= Canadian Centre for Ecumenism =

Canadian non-profit organization

The Canadian Centre For Ecumenism (CCE) is a non-profit organization whose main focus is interfaith dialogues and is established in Montreal, Québec, Canada. The centre is supported by the Canadian Conference of Catholic Bishops. It promotes conversations, interfaith dialogues and ecumenical dialogues.

==History of the organization==

The Canadian Centre for Ecumenism was founded in 1963 by Reverend Irénée Beaubien and promotes interfaith dialogues between different religions and Christianity. In 1976, a board of directors was established and they obtained a federal charter.

==Mission statement==

The Canadian Centre For Ecumenism's mission is to raise awareness and harmony through education and activities that promote Christianity and all other religions and collaborate to become interfaith.

==Religious affiliations==

A religious affiliation is an association between a person and a religious group.

The Canadian Centre For Ecumenism has many religious affiliations which include:

- The Green Churches Network
- Prairie Center of Ecumenism
- Multi-Faith Saskatoon
- World Council of Churches
- Réseau oecuménique justice et paix

==Faith dialogues==

An interfaith dialogue is a written or spoken conversation between people and their difference in religions. The centre's main model is the Christian-Jewish Dialogue which was made in the 1960s. This dialogue has helped to form other interfaith dialogues around Canada.

The Faith Dialogues include:
- Christian-Jewish Dialogue of Montreal (CJDM)
- North American Orthodox-Catholic Theological Consultation
- Canadian Christian Jewish Consultation
- Roman Catholic-United Church
- Anglican-Roman Catholic Bishops
- National Christian Muslim Liaison Committee
- Anglican-Roman Catholic
- Orthodox Catholic Bishops
- Religious Leaders of the G8 Nations

==Current activities==

The Canadian Centre for Ecumenism takes part in The Faith Challenge G8 which is currently ongoing and is helping the Millennium Development Goals (MDG) reach its goals for the year of 2015.

The Faith Challenge G8 makes commitments to help with poverty, HIV/AIDS, child mortality, hunger and help to maintain the environment.

The Millennium Development Goals are eight international development goals made by the United Nations and said to be achieved by the year 2015.

==Past events==

On September 7, 2011, the Canadian Centre for Ecumenism launched the Youth Chess Tournaments for Peace along with MonRoi Inc. at the Palais de Congrès in Montreal, Quebec, Canada. The game was sponsored by the Chess'n Math Association as well as the World Chess Federation. The young interfaith chess players are taught peace through playing chess.

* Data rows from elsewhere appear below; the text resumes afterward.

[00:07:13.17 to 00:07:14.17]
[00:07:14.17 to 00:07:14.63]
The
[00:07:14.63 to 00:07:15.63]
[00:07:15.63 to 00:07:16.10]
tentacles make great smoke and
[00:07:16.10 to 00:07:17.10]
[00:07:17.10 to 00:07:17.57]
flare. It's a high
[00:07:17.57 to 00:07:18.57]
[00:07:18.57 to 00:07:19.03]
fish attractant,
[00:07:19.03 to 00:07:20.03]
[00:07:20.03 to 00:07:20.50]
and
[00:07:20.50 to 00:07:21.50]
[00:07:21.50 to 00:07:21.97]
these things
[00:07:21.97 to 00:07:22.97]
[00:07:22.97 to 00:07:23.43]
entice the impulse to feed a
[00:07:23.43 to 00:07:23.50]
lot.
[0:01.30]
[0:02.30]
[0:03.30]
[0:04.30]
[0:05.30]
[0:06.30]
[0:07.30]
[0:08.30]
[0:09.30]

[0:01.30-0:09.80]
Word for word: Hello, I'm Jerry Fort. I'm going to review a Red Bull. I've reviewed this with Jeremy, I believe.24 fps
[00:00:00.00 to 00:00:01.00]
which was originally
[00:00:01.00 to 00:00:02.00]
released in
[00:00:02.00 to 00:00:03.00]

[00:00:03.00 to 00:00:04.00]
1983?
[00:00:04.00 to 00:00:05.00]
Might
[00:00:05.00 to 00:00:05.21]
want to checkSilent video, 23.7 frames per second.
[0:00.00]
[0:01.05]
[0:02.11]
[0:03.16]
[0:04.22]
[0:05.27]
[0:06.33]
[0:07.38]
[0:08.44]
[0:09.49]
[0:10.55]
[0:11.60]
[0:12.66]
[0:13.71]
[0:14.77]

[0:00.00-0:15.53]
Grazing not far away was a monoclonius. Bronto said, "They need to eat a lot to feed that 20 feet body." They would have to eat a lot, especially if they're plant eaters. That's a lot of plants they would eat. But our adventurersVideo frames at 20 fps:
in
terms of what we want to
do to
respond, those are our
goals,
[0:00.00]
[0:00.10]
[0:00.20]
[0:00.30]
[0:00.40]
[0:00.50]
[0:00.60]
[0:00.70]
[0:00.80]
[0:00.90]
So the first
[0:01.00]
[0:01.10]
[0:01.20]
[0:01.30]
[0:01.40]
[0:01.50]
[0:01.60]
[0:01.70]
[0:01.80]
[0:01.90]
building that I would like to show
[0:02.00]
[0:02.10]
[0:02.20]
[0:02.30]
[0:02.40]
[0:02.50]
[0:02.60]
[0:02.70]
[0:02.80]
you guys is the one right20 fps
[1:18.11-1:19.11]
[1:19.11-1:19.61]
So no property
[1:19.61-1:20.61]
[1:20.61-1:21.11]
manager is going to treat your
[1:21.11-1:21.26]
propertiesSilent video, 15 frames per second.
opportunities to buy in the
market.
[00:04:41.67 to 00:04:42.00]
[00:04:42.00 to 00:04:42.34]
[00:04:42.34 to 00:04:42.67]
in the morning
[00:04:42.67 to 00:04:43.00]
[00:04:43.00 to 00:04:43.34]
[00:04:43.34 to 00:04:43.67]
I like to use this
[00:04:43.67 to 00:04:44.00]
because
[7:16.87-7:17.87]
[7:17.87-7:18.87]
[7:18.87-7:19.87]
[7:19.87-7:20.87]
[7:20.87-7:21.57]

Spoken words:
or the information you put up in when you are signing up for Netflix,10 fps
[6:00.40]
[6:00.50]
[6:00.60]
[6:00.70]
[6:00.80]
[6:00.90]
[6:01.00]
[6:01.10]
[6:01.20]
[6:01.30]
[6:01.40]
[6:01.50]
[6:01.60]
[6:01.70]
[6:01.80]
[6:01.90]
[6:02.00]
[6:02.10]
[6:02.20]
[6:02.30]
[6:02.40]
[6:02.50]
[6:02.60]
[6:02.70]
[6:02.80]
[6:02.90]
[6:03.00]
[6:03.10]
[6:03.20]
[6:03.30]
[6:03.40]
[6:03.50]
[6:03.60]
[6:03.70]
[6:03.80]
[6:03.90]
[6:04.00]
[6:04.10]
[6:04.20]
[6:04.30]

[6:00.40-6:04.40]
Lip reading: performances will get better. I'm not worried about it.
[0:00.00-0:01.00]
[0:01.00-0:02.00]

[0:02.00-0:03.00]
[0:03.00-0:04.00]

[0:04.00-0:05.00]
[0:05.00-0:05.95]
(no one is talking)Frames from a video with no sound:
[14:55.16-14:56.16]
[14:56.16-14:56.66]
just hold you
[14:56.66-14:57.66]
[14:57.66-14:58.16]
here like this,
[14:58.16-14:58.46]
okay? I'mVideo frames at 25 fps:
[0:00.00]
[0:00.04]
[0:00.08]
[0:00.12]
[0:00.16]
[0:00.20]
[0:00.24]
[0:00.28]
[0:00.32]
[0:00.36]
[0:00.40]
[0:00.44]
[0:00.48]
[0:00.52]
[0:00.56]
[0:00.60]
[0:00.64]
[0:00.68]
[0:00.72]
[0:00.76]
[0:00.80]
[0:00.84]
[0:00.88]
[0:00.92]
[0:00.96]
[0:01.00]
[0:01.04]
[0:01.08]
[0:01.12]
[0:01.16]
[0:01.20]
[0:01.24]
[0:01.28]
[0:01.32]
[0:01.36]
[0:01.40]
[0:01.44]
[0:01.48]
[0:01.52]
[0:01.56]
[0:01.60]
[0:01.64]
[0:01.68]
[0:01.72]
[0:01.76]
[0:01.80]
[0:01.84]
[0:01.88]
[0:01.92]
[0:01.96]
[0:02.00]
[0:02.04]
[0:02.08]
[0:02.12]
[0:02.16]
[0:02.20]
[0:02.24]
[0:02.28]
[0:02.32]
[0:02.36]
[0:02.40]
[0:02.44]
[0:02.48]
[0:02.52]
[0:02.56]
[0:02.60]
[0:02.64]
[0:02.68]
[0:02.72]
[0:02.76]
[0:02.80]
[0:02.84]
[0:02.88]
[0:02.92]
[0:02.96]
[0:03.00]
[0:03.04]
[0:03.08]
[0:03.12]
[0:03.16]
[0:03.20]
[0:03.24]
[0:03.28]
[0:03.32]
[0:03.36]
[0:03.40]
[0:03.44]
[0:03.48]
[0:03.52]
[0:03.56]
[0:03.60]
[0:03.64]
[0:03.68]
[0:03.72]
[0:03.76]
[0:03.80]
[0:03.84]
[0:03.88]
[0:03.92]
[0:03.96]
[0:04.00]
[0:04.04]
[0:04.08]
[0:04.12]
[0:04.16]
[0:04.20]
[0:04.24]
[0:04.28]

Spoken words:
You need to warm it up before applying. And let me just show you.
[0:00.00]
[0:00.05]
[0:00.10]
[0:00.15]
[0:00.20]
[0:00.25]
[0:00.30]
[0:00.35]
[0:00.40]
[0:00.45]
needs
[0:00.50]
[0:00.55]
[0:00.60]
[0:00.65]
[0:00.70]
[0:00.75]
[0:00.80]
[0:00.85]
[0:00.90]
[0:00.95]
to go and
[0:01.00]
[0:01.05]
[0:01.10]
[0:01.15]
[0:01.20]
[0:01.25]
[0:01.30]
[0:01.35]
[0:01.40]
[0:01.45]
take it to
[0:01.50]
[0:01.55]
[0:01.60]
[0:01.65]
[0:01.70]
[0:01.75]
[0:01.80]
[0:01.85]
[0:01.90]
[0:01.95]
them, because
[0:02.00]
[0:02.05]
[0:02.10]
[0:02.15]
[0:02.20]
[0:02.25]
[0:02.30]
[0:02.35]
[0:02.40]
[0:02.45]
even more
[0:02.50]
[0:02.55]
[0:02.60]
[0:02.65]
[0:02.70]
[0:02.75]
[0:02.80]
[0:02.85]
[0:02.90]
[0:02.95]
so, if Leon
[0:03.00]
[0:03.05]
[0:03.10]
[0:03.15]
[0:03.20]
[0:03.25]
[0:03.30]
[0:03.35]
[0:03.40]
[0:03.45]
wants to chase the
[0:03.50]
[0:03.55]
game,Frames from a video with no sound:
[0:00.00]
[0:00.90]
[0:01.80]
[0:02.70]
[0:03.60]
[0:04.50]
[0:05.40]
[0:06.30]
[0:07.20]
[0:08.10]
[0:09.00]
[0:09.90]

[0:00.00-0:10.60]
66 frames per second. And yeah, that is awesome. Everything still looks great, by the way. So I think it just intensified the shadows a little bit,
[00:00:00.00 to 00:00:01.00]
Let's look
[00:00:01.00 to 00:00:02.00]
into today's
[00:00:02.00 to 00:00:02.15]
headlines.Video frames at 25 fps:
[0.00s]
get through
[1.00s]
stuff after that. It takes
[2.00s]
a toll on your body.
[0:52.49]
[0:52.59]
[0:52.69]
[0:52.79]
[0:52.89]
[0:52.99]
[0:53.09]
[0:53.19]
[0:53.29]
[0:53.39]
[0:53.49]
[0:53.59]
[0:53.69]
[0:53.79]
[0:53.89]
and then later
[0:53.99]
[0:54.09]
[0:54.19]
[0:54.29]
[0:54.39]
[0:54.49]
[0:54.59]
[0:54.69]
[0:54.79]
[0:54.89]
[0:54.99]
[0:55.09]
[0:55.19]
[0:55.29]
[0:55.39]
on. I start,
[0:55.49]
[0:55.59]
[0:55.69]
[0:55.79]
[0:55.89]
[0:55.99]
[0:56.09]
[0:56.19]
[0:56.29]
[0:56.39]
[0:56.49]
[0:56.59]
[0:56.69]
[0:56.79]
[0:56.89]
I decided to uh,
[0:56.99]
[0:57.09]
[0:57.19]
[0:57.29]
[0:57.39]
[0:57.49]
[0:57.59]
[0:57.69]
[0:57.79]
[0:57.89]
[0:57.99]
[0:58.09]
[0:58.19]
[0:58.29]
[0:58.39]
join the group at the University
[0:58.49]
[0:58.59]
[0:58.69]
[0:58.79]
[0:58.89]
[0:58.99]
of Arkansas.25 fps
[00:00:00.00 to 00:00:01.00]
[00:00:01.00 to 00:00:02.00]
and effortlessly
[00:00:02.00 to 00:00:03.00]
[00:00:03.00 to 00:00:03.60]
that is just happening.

The chess event coincided with their 2nd Global Conference of World Religions After 9/11 with a special presence by the Dalai Lama. The 2nd Global Conference of World Religions After 9/11's objective was to help for a cultural understanding of peace as well as bring all different religions together to discuss the different problems our world is facing.

In 2009, Tony Blair and Belinda met with eight inspiring young Canadians from a leadership program. This program was made to bring together different people from different religious backgrounds and bring them together to achieve the Millennium Development Goals (MDG) by 2015. Two of the eight Canadians were Maya Smith and Nicholas Pang sponsored by the Canadian Centre for Ecumenism. The goal with working as an interfaith pair is to raise awareness to thousands of people through activities and online activities about malaria and help communities to save lives affected by it.

==Publication==

The Canadian Centre for Ecumenism has a periodical journal called Ecumenism. The journal's main focus is important religious issues. Four issues are printed annually and there are currently many people subscribed to it in over 40 countries around the globe from Canada, the United States, Europe and Asia.

==Library==

There is a public library at their location in Montreal, Quebec, Canada. The public can find books, magazines, articles and audio-visual collections of topics relating to ecumenical movements, churches, human rights, Sacred Scriptures and many more. Anyone can use their online search from the library collection found on their personal website.